Cincinnati pitcher Aroldis Chapman pitched a fastball that clocked in at 101 miles per hour at Tuesday night's All-Star game, the fastest pitch of the night. Even though batter Adam Jones missed, imagine if he had hit the ball, but with the wrong part of the bat.
"If you hit it away from the sweet spot, you'll feel pain right underneath the fleshy part of your hands between your thumb and forefinger," said Dan Russell, a professor of acoustics at Penn State University.
Russell has been working with sports equipment companies to engineer a better metal bat for young players just getting introduced to the sport. The newer bats dissipate some of the pain caused by a bad hit.
The stinging sensation of a bad hit is caused by the vibrations that ripple through the bat after making contact with the baseball. Russell says that the bat actually flexes back and forth immediately after hitting the ball. "There are a number of patterns in the shapes that the bat vibrates with," he told ABC News.

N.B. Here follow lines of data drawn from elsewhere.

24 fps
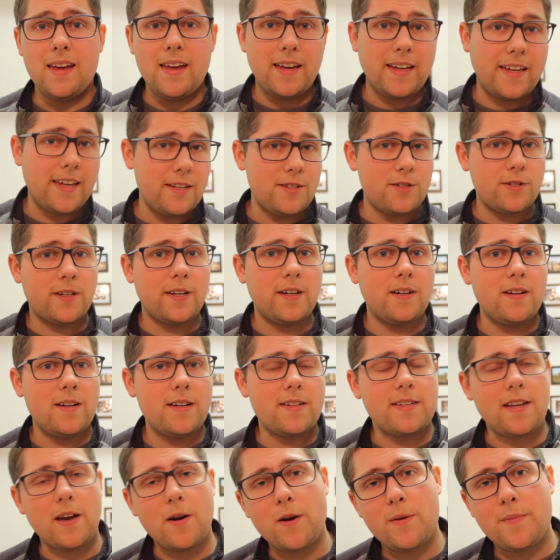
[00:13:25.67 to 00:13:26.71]
In case you're
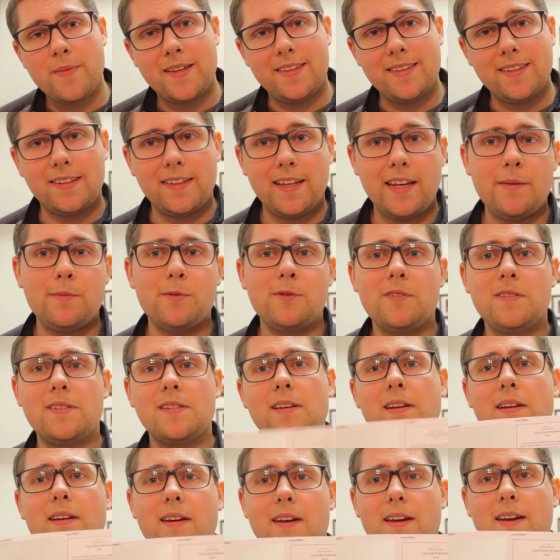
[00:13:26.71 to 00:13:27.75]
curious how I made the labels,
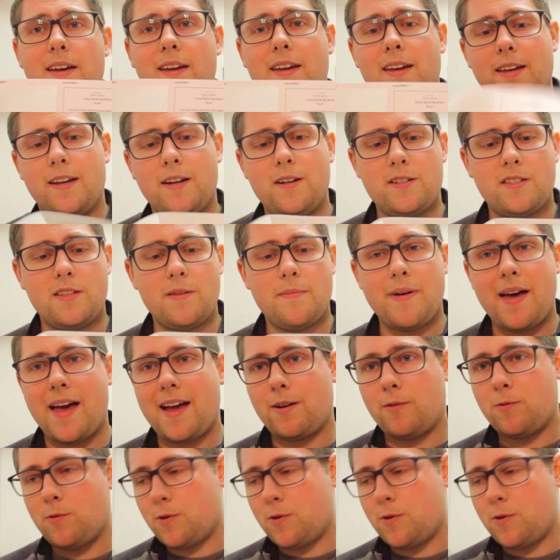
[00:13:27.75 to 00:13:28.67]
here's the back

Two of those shapes are the main components that causes a players hands to sting. However, a small area on the bat, about 5-7 inches from its tip, is the sweet spot. If a batter manages to hit a ball right on the sweet spot, the vibrations don't travel down to the hands.
In addition to protecting the batter's hands, the sweet spot also sends the baseball flying farther. "Less energy is lost in the bat's vibration," said Alan Nathan, owner of the website The Physics of Baseball and a retired professor of physics at the University of Illinois. "Not only does it feel better [on the hands], but hits the ball harder."

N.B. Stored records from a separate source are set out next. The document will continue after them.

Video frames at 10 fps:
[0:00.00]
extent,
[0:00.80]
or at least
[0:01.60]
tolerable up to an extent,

Of course, consistently nailing the baseball in the right place is no trivial task. "Even in Major League Baseball, you see people mishitting the ball and they have the best hand-eye coordination of anyone in the game," said Nathan. "Otherwise, there would be more people hitting home runs."

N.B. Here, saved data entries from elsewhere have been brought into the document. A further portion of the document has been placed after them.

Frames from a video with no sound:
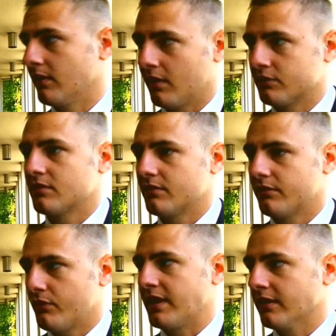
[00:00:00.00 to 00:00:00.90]

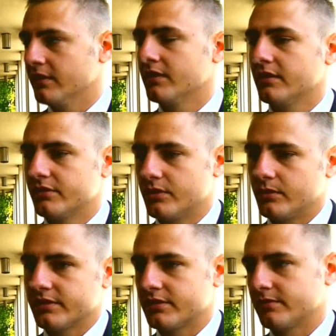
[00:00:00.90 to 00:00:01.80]
S3
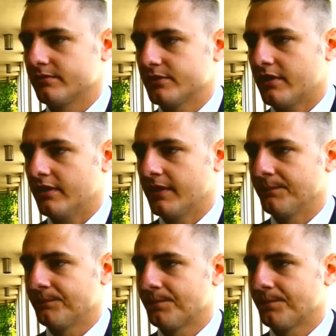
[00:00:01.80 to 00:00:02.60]
chose this charity.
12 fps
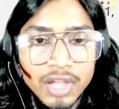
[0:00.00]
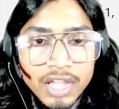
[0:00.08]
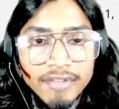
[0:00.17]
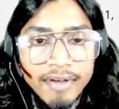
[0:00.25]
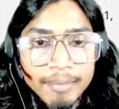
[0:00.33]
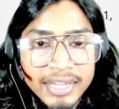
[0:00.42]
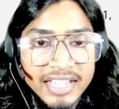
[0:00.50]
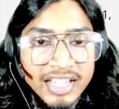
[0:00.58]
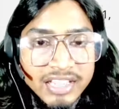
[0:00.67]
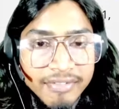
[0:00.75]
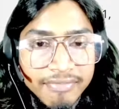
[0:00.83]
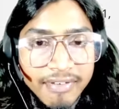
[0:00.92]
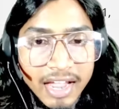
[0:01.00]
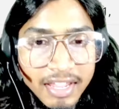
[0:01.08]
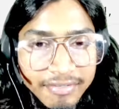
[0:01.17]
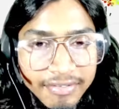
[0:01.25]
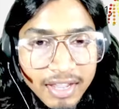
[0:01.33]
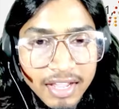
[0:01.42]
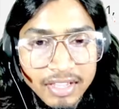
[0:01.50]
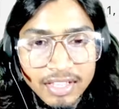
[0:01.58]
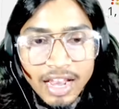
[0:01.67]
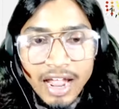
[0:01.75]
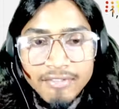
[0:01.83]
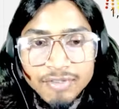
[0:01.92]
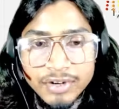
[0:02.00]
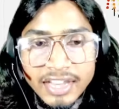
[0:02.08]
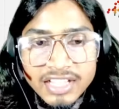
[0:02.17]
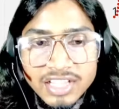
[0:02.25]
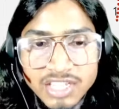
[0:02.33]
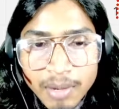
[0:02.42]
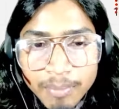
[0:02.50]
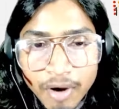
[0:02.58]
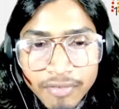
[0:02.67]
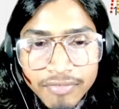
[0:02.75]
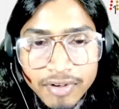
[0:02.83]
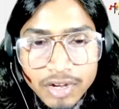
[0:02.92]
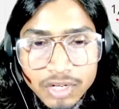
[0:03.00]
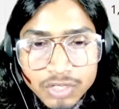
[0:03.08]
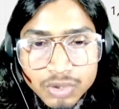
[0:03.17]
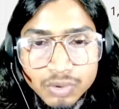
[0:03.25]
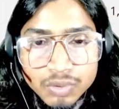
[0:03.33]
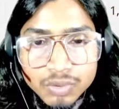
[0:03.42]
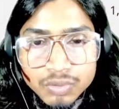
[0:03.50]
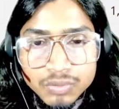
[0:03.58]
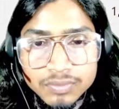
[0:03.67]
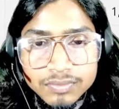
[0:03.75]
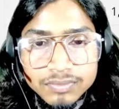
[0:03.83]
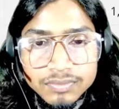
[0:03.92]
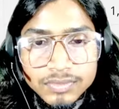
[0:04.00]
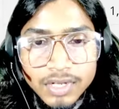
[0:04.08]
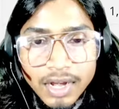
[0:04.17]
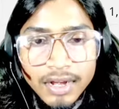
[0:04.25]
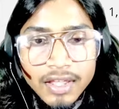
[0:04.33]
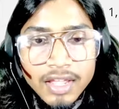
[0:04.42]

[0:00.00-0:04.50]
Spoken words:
If I'm taking the 5, then I have to take the jump of 2, right?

Since it's hard enough to hit a baseball, let alone right on the bat's sweet spot, Russell researched a way to diminish the excessive vibrations caused by a bad hit. Working with Marucci Sports, he designed a vibration absorber that's built into the knob of of their metal and composite baseball bats.
Inside the knob of the bat is a metal mass surrounded by a rubber spring. When the bat hits the ball and starts vibrating, some of that energy gets transferred directly to the mass and spring, rather than through the handle. Marucci Sports and Russell first introduced the system in 2007, though it took a couple years of refining until they finally made a product that met their expectations.
Russell sees it as a way to keep younger kids interested in Little League. "If every time they hit the ball it hurts, they don't want to play anymore," he said. "We want to put a device in their hands and give them confidence."
For all of Russell's work improving baseball bats, he himself has not been a lifelong baseball fan. "I like watching baseball, but I only started watching after marrying my wife, who's a huge Yankees fan," he said. "I'm just interested in things vibrating."